Friday, 15 January 2010

personality disorder

a woman was telling me this week that her partner has Passive-Aggressive Personality Disorder. this is why he behaves as he does. great big "hmmm".

i am hugely sceptical of the diagnosis of personality disorders anyway, having spent time with so many awesome not-very-mental people who've had such a label slapped on them. it horrifies me what that does to someone; how we all defer to medical experts. so many people, especially women, especially queers, who've been through abuse and display normal responses to the twisted, conflicting realities of abuse, who were never asked about it, who were medicated and sent away with that label, who believe the label is what they are and always will be.
 "The authors of the DSM [Diagnostic and Statistical Manual] sought to extend the territory psychiatrists controlled. Just as various European countries built up their overseas empires in the nineteenth century, so psychiatrists in the twentieth century claimed jurisdiction over every aspect of human behaviour... They wanted to be experts on every aspect of behaviour which manifests or causes mental distress. So they invented personality disorders."
from Dorothy Rowe's incredible self-help book, Beyond Fear

and the diagnosis of personality disorders are used, like a great many things, to oppress survivors of abuse and to buttress the privilege of abusers.

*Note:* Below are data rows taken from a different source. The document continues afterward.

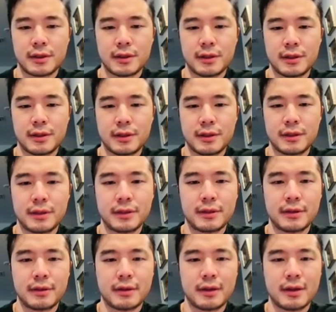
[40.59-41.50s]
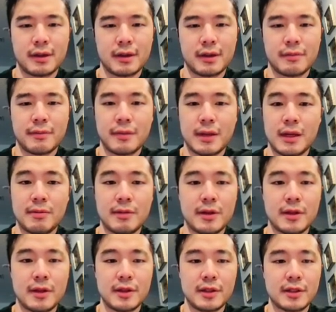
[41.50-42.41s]
and
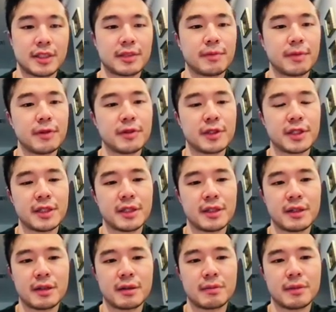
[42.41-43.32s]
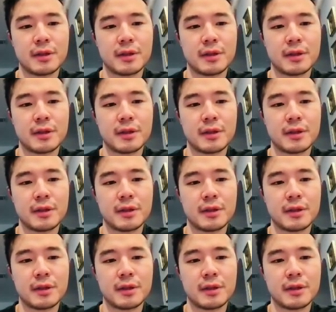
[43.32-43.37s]
maybe this is mucin,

our culture is always seeking new 'explanations' for why abuse happens, why rape happens, Why Men Are Violent. to make it even harder for us to sift through the lies, excuses, silencing, apologism, victim-blaming and so on to get to the real reasons (you get more power; no one stops you). personality disorders, infinitely malleable to fit the patient at hand, have become another tool for apologist psychiatry. the poor man is a victim of a mental illness. his behaviour makes no sense (ignoring the rewards he gets from his abuse combined with the lack of sanctions against it). result: the perpetrator does not have to take responsibility for his abuse. he has a label which he can wear indefinitely, explaining and justifying his behaviour. he can't help it. he is a victim, deserving of care. he can carry right on.
"[Abusers'] value system is unhealthy, not their psychology. Much of what appears to be crazy behaviour in an abuser actually works well for him... The Diagnostic and Statistical Manual of Mental Disorders... includes no condition that fits abusive men well. Some clinicians will stretch one of the definitions to apply it to an abusive client - "intermittent explosive disorder," for example - so that insurance will cover his therapy. However, this diagnosis is erroneous if it is made solely on the basis of his abusive behaviour; a man whose destructive behaviours are confined primarily or entirely to intimate relationships is an abuser, not a psychiatric patient."
from far and away the best book on domestic abuse, Why Does He Do That? by Lundy Bancroft. please read it. 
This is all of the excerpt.